- Lindberg Lindberg
- Coordinates: 46°35′20″N 122°14′31″W﻿ / ﻿46.589°N 122.242°W
- Country: United States
- State: Washington
- County: Lewis
- Established: 1911
- Time zone: UTC-8 (Pacific (PST))
- • Summer (DST): UTC-7 (PDT)

= Lindberg, Washington =

Ghost town in Washington (state)

Lindberg is an extinct town in Lewis County, in the U.S. state of Washington. Though the exact location of Lindberg is unknown, the community was located approximately 5 mi west of Morton, Washington and in the present-day, is considered a neighborhood on State Route 7.

The town existed under several names, at first as Glenavon, and as Coal Canyon and Millberg. The community was a company town focused on logging and timber production, and existed as a populated area into the 1940s.

==History==
The community was first known as Glenavon, after the Tacoma Eastern Railroad established a station at the crossing of East Fork Tilton River after the completion of a rail line from Ashford to Morton in 1910.

The Lindberg community began as a logging camp and company town under the Linco Log and Lumber Company in 1911 and was known at first as Coal Canyon. Containing a sawmill and shingle factory, a post office was established in 1911 under the Coal Canyon name but after the town burned down in a 1918 fire, the community was rebuilt and then renamed after Coal Canyon's original founder, Gustaf (Gus) Lindberg. The post office remained in operation until either 1923 or 1925. Lindberg had a peak population of approximately 200 in the 1920s.

Due to financial difficulties, Lindberg lost his property in the mid 1920s, but the camp continued under the name of Millberg but remained known under the Lindberg moniker, via the Lindberg & Hoby Logging Camp, into the 1940s.

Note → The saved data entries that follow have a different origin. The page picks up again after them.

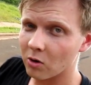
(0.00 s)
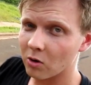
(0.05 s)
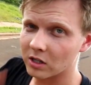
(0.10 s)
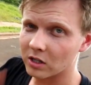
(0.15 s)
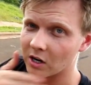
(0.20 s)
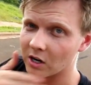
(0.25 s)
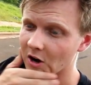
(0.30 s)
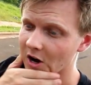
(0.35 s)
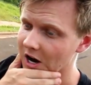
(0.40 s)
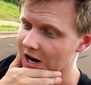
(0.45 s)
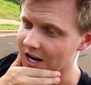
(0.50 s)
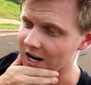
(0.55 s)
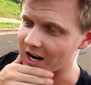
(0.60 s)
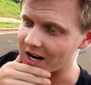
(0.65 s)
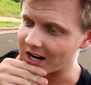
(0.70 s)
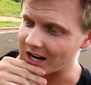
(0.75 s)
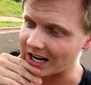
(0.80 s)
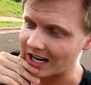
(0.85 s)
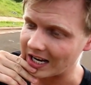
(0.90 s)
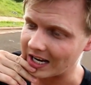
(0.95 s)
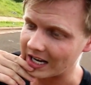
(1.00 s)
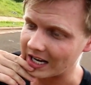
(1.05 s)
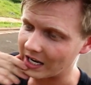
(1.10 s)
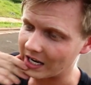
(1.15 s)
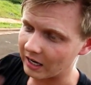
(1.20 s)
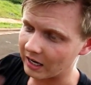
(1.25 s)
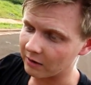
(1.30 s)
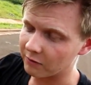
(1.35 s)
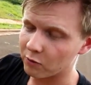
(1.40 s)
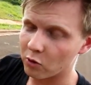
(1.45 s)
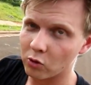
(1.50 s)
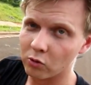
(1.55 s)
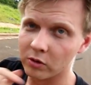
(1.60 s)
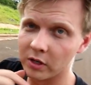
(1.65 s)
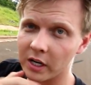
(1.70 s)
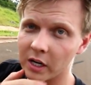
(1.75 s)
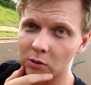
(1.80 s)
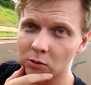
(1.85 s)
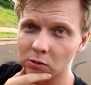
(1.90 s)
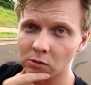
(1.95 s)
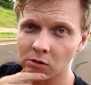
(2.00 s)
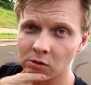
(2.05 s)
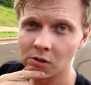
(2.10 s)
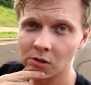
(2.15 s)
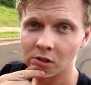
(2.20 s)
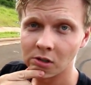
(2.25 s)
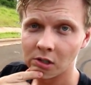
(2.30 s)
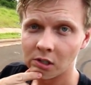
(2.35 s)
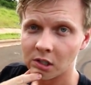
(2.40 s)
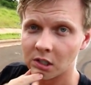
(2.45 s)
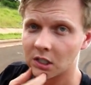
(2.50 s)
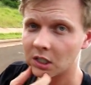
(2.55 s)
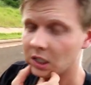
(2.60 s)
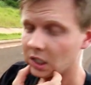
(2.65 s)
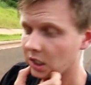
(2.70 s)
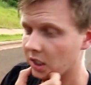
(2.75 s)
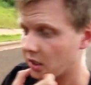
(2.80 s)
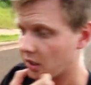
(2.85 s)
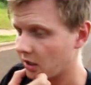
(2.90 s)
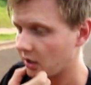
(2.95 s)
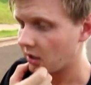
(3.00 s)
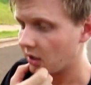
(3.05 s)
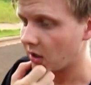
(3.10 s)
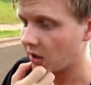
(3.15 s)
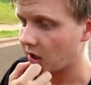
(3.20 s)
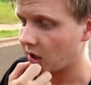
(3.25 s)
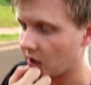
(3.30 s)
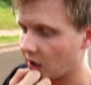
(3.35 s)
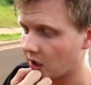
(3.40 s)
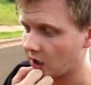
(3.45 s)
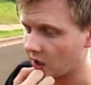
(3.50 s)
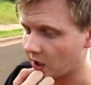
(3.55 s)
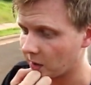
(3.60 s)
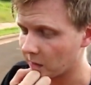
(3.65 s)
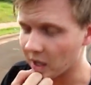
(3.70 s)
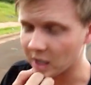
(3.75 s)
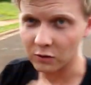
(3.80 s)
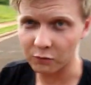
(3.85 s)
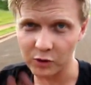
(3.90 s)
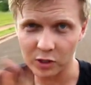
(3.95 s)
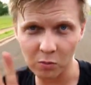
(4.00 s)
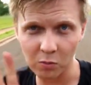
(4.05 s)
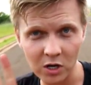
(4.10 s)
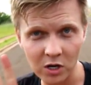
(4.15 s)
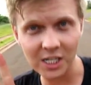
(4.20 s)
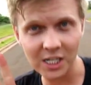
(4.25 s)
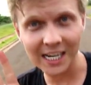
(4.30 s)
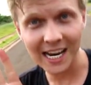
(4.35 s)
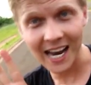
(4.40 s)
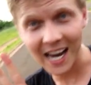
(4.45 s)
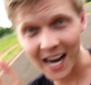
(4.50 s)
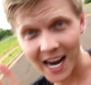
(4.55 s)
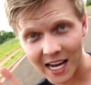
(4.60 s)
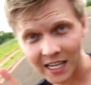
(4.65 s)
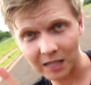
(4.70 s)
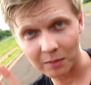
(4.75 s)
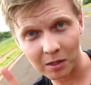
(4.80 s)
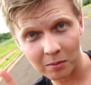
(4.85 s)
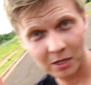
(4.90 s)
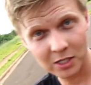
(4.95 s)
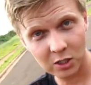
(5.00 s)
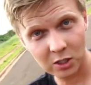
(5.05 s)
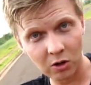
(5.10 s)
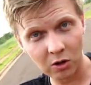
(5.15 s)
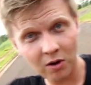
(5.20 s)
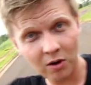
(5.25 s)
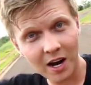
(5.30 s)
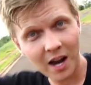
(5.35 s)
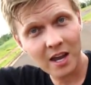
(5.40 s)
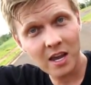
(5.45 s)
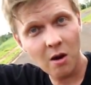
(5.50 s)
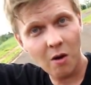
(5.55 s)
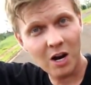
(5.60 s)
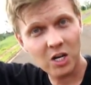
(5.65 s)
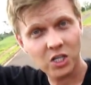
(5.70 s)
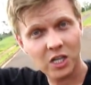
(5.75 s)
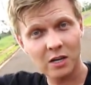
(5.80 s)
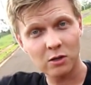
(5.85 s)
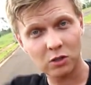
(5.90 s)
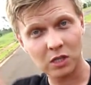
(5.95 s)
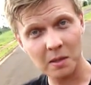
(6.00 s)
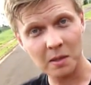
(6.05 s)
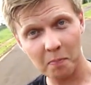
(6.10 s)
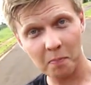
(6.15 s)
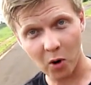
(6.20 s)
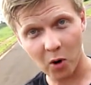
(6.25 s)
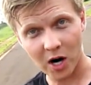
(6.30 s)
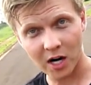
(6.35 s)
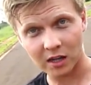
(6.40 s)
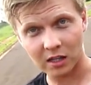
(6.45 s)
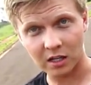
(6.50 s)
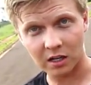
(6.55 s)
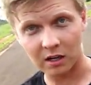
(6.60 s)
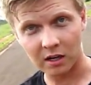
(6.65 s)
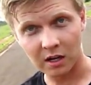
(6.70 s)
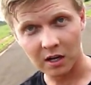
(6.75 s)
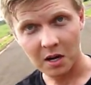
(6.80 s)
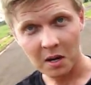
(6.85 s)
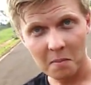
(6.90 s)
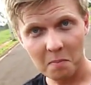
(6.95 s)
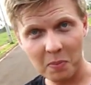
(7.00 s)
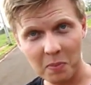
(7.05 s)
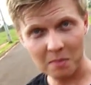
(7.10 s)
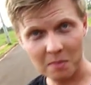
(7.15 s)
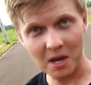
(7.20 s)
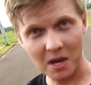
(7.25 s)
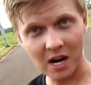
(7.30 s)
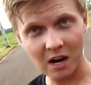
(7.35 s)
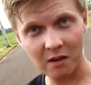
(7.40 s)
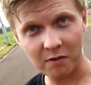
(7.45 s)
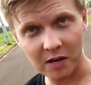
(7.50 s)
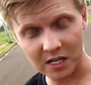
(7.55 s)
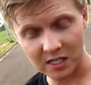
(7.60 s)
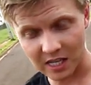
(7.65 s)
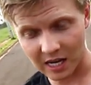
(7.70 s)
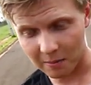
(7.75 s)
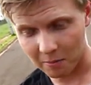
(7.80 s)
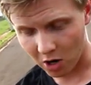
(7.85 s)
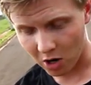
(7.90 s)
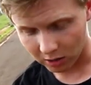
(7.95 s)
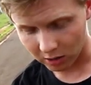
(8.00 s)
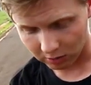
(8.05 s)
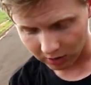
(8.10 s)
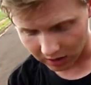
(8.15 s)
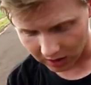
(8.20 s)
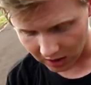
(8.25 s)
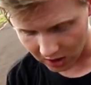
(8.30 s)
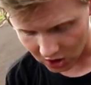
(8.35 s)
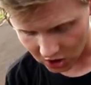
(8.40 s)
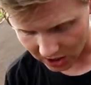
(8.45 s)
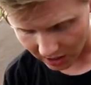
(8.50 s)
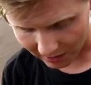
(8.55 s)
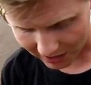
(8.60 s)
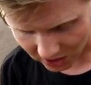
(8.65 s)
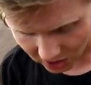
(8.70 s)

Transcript: outra hora ela ficou no neutro. Normal, E- coisa de. Nossa, eu fiz um monte de cagada, mano, mas eu não caí, eu acho que é isso que importa. É, o que importa. Primeira vez na moto aqui, já uma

Many homes in Lindberg were made of brick, a rarity in the usual mill towns of the era. The area shows few signs of the logging operation, but both sides of the road through this section are dotted with houses and businesses, all of which bear a Morton address, though they are outside the limits of the town proper.

==Geography==
Lindberg was located approximately 5 mi west of Morton. By 1928, there were two train stops bracketing Lindberg, East Fork (formerly Glenavon) to the north and Coal Canyon to the south. In the 21st century, Lindberg is considered a neighborhood located on State Route 7.

The GNIS lists location as unknown, however period maps (1920-1930 census districts) show Lindberg on State Route 7, about three miles north of the U.S. Route 12 junction, where the East Fork Tilton River joins Tilton River.